On the Significance of Cluster-Temporal Browsing for Generic Video … · On the Significance of Cluster-Temporal Browsing for Generic Video Retrieval - A Statistical Analysis Mika

On the Significance of Cluster-Temporal Browsing for Generic Video Retrieval - A Statistical Analysis Mika Rautiainen

MediaTeam / Univ. Of Oulu, Erkki Koiso-Kanttilan katu 3

FIN-90570 Oulu, Finland +358 8 553 1011

[email protected]

Tapio Seppänen MediaTeam / Univ. of Oulu, Erkki Koiso-Kanttilan katu 3

FIN-90570 Oulu, Finland +358 8 553 1011

[email protected]

Timo Ojala MediaTeam Oulu / Univ. of Oulu

Erkki Koiso-Kanttilan katu 3 FIN-90570 Oulu, Finland

+358 8 553 1011

[email protected]

ABSTRACT In this paper, we test statistically the effect of content-based browsing in generic video retrieval. Using TRECVID 2004 and 2005 experiments, we demonstrate that content-based browsing improves retrieval over sequential queries and relevance feedback. Two user groups, novices and system developers have been used in the experiments on large and multilingual video collections. Novice users were found to achieve improvement in search effectiveness with cluster-temporal browsing by statistically significant amount. System developers did not have statistically significant difference between the different system configurations.

Categories and Subject Descriptors H.3.3 [Information Storage and Retrieval]: Information Search and Retrieval – query formulation, retrieval models, search process

H.3.4 [Information Storage and Retrieval]: Systems and Software– Performance evaluation (efficiency and effectiveness)

General Terms Algorithms, Performance, Experimentation, Verification

Keywords Content-based video retrieval, cluster-temporal browsing, Wilcoxon’s signed-rank test, non-parametric test

1. INTRODUCTION The prevailing paradigm in content-based retrieval is based on a query with attributes and examples about the desired content and a mechanism that computes ranked relevance from the actual content data. Currently, baseline video search performance is obtained with text queries on automatic speech recognition (ASR) and machine translation (MT) transcripts. However, transcripts do not enclose all of the existing semantic information. Additional content-based cues, such as detected concept terms and low-level audiovisual features have been found to improve retrieval [7]. Also relevance feedback improves the retrieval performance by incorporating information from prior relevance judgments [2].

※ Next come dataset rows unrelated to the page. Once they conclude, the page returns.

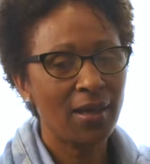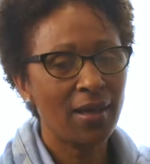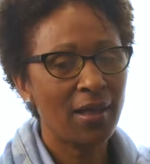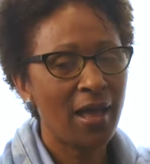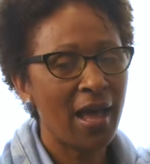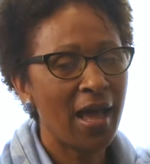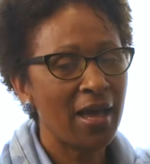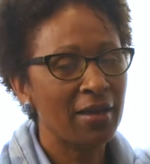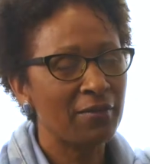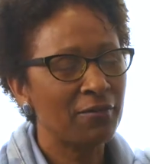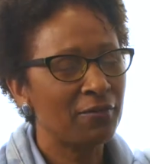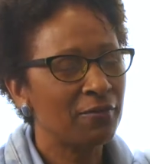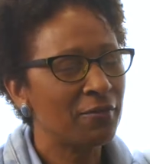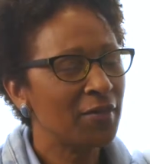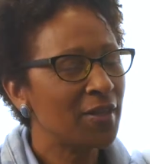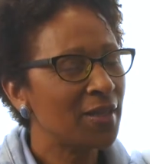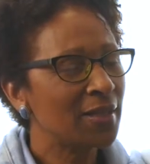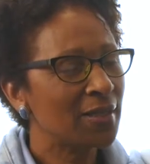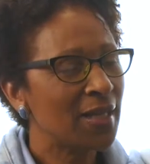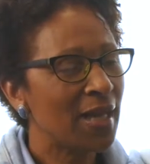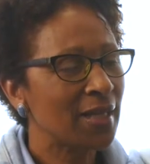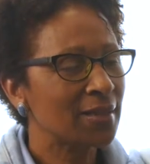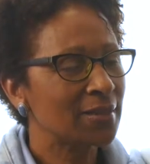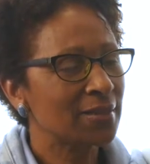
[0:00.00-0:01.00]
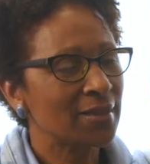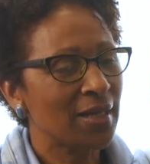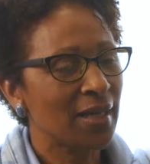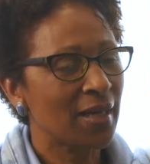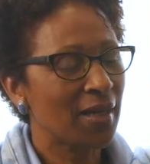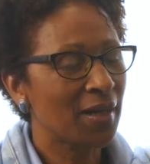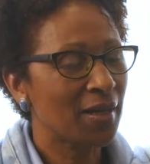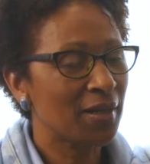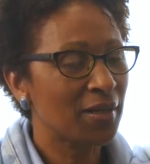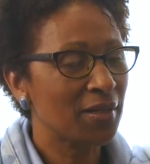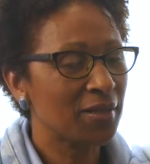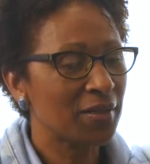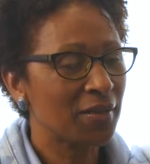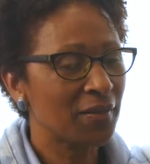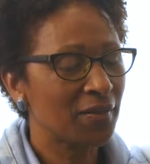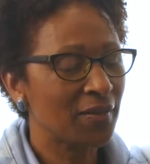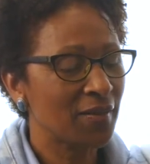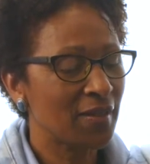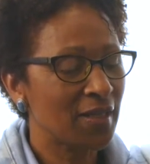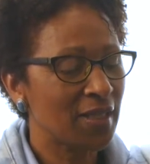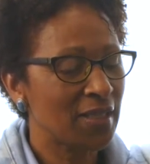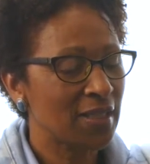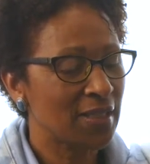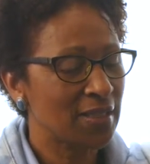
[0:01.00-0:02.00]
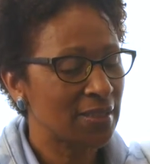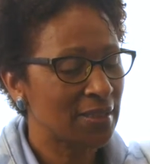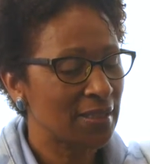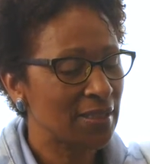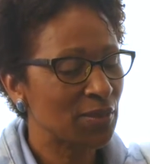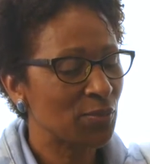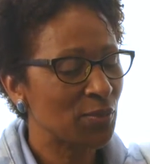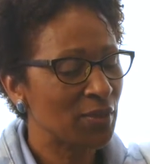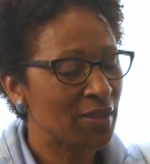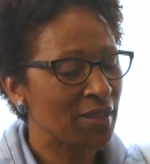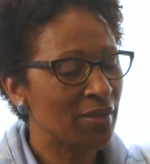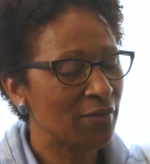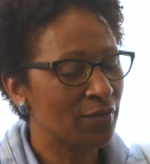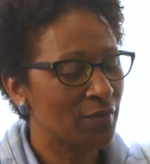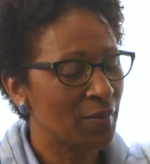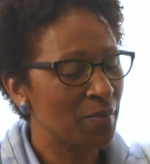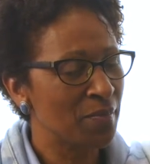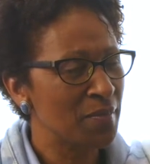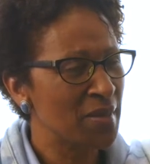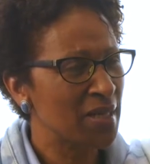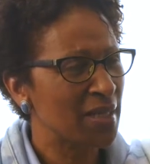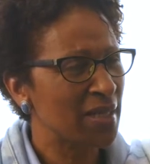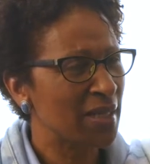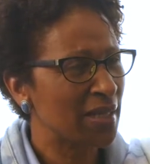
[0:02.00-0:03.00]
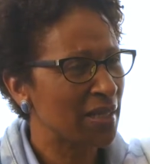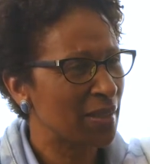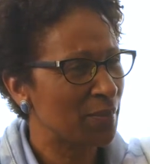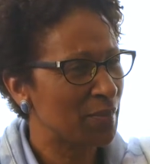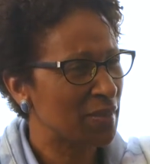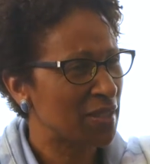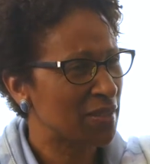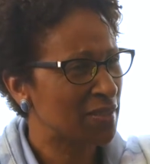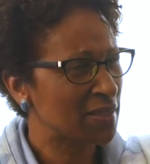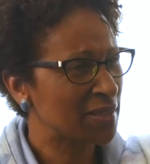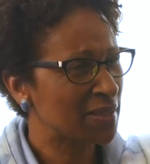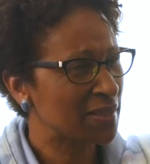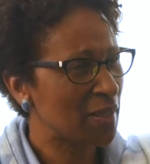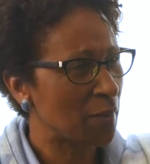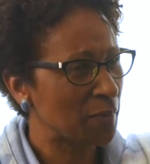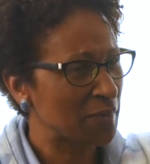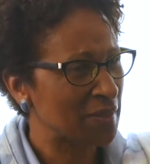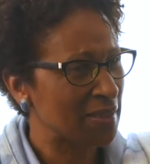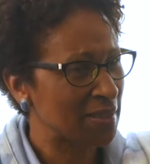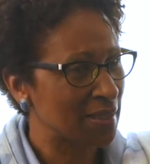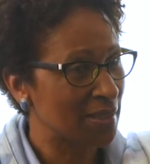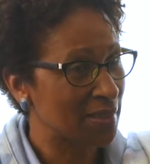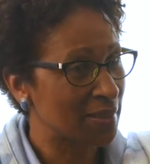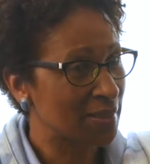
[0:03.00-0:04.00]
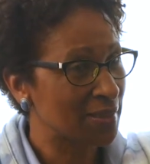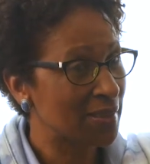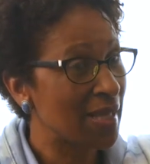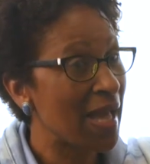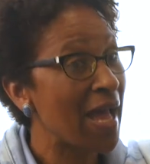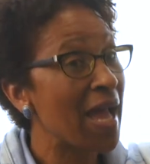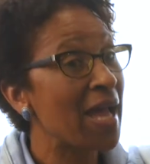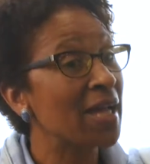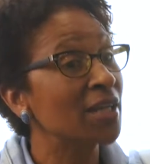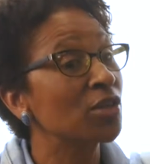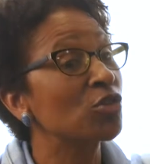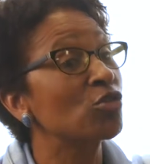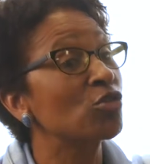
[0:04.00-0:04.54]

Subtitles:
I feel that this will give the meal a little bit of substance and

Recently, successful techniques based on browsing and filtering have been developed for interactive video retrieval [3]. In [8], a video retrieval interface used several visualization techniques, such as story key frame montages, to emphasize relevant results to the user. Authors reported good interactive search performance in TRECVID evaluation. However, they did not provide any performance data using only novice users.

We propose a technique for browsing by content-based features. Cluster-temporal browsing is a content navigation technique for the video databases. The proposed technique merges video structure and parallel content-based clusters into a dynamically updated view. Our previous experiments have found cluster-temporal browser to improve retrieval effectiveness of novice users by 12-22% over sequential search with relevance feedback [5]. One of the open questions is whether the measured improvement in search effectiveness is statistically significant. A commonly used retrieval performance measure is average precision. It approximates the area inside a precision-recall curve. Zobel [1] demonstrated that non-parametric Wilcoxon’s signed rank test is reliable and discriminative way to evaluate statistical differences between two retrieval systems’ average precision performance in TREC framework. In TRECVID video retrieval experiments, statistical tests have not been widely utilized to validate obtained results. In this paper, Wilcoxon’s test is employed to validate the content-based browsing results in TRECVID 2004 and 2005 experiments. Section 2 introduces experimental retrieval system and the cluster-temporal browsing technique. Section 3 describes the experiments and results of the statistical tests. Section 4 provides final conclusions.

2. EXPERIMENTAL VIDEO BROWSING AND RETRIEVAL SYSTEM - VIRE Our content-based video retrieval system (VIRE) is based on visual, concept, and text transcript indexes. VIRE supports both user defined and example-based queries. The search interface enables manual query definition. The result container collects selected relevant shots and communicates via relevance feedback creating new content-based queries dynamically from the selected examples. The cluster-temporal browser acts as a navigational tool where relevant shots are collected via direct interaction with the system. [6]

2.1 Content-based Feature Indexes Our visual feature indexes are based on the color and structure of a video shot [7]. The Color Correlogram (CC) and Gradient

Copyright is held by the author/owner(s). MM'06, October 23–27, 2006, Santa Barbara, California, USA. ACM 1-59593-447-2/06/0010.

125

Correlogram (GC) features describe statistical co-occurrences of colors and edges in a single key frame. Dissimilarities of the individual features are based on city-block distance. CC and GC queries generate two separate search results, which are combined using sum of ranks [7] that has been found effective when the dimensions of the features vary.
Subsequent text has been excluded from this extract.